Pragmatic Language Differences between Boys and Girls with Autism Spectrum Disorder: A Cross Cultural Comparison.

Poster Presentation
Thursday, May 10, 2018: 11:30 AM-1:30 PM
Hall Grote Zaal (de Doelen ICC Rotterdam)
E. F. Dillon1, R. Landa1, C. E. Wilson2, K. J. Greenslade3 and E. Utter4, (1)Center for Autism and Related Disorders, Kennedy Krieger Institute, Baltimore, MD, (2)Psychology, University of Dublin, Trinity College, Dublin, Ireland, (3)Communication Sciences and Disorders, University of New Hampshire, Durham, NH, (4)Kennedy Krieger Center, Center for Autism and Related Disorders, Baltimore, MD
Background: Autism Spectrum Disorder (ASD) is a highly heterogeneous condition that traditionally has been defined by its maleness: both in describing the “extreme maleness” of its characteristics, and in the decidedly male ratio of diagnosis (Fombonne, 2007). However, the assumption of ASD as inherently male may overlook an alternative expression of ASD more common in, or specific to, women and girls. Some research suggests that girls with ASD may demonstrate a social advantage over boys, akin to that observed in typical development (Head, McGillivray, & Stokes, 2014).

Pragmatic, or social language, deficits have been observed across the autism spectrum, and sub-clinically, in family members of those with ASD (Landa et al., 1992). While pragmatic language differences are observed in healthy men and women, sex differences often have not been detected between mothers and fathers of children with ASD (Landa et al., 1992; Klusek, Losh & Martin, 2014). Little is known about potential sex differences in the pragmatic functioning of children with ASD.

Objectives: To explore gender differences in autism symptoms, focusing on pragmatics. To determine whether differences are consistent across cultures.

Methods: Fifty-three children with ASD (30 girls), aged 9-16 years ( M= 11.86, SD= 1.60), were recruited from the United Kingdom and Ireland; 34 (9 girls), aged 8-12 years (M= 8.94, SD= 1.27) were recruited from the US. Samples were compared on ADOS items, and on pragmatic ability from examiner ratings of conversation samples using the Pragmatic Rating Scale for School-Age children (PRS-SA; Landa, unpublished).

Results: Recruitment and coding are ongoing; additional data will enhance existing sample (N=87) results, reported here. One-way between-subject ANCOVAs, controlling for nonverbal IQ, indicate similar sex differences in total PRS-SA scores, across the US and UK/Ireland samples. In the US sample, PRS-SA scores were significantly higher for males (M = 18.00, SD= 7.10, p = .01) than females (M = 9.44, SD = 4.30), indicating more pragmatic errors in males. Likewise in the UK/Ireland sample, (F (1, 49) = 3.57, p = .028), girls (M = 11.18, SE= 0.80) displayed significantly fewer pragmatic errors than boys (M = 13.79, SE = 0.84). Interestingly, nonverbal intelligence and pragmatic language errors were negatively related in boys, but not girls (Figure 1). In the UK/Ireland sample, girls (M = 15.33, SE = 1.32) displayed significantly lower ADOS total algorithm scores than boys (M = 22.82, SE= 1.55), (F (1, 49) = 12.88, p = .001), signaling fewer or less severe social-communication deficits and/or repetitive behaviors/restricted interests. Additionally, boys scored significantly higher (p < .05) on particular ADOS items (e.g., Excessive Interest, Compulsions, Conversation and Unusual Eye Contact).

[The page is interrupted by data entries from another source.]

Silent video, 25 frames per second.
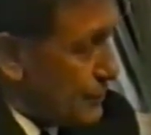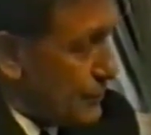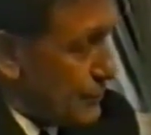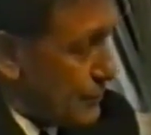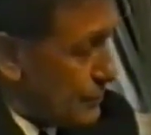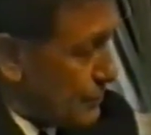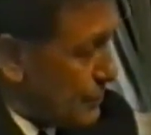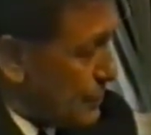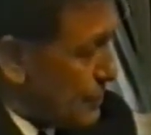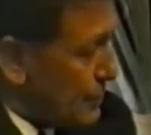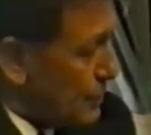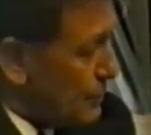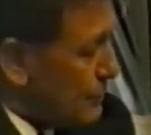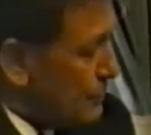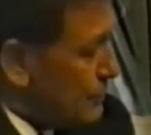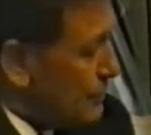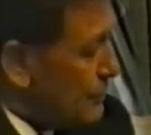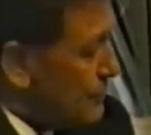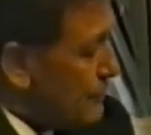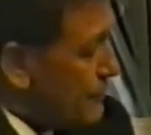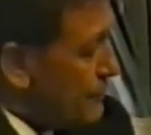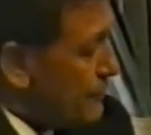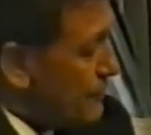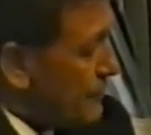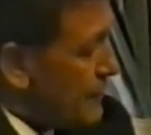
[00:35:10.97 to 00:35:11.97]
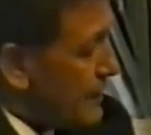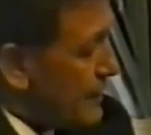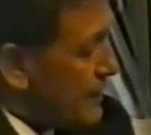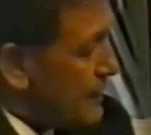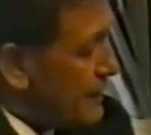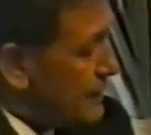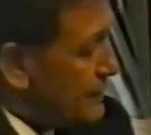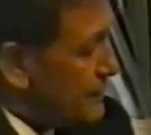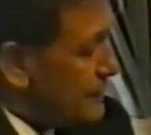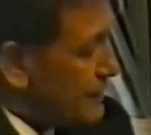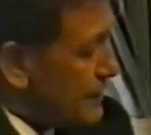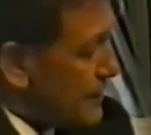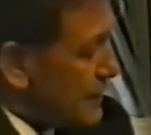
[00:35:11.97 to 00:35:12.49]
the room
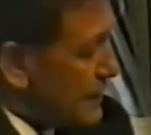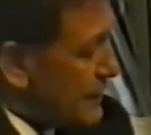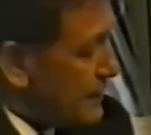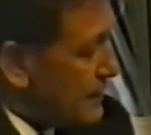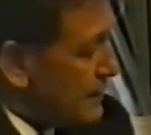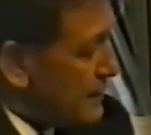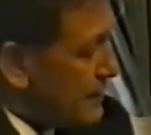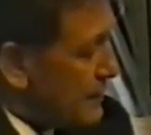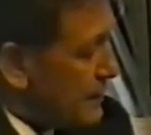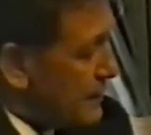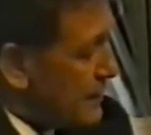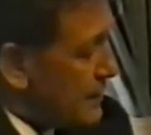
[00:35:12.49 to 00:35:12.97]
to see it,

Conclusions: Findings suggest similar sex differences on pragmatic errors in both cultures, with pragmatic ability possibly linked to nonverbal intelligence in boys with ASD. Also, sex differences on social-communication and repetitive behaviors/restricted interests are present on UK/Ireland sample ADOS scores. Implications for earlier identification and services for girls with ASD are discussed.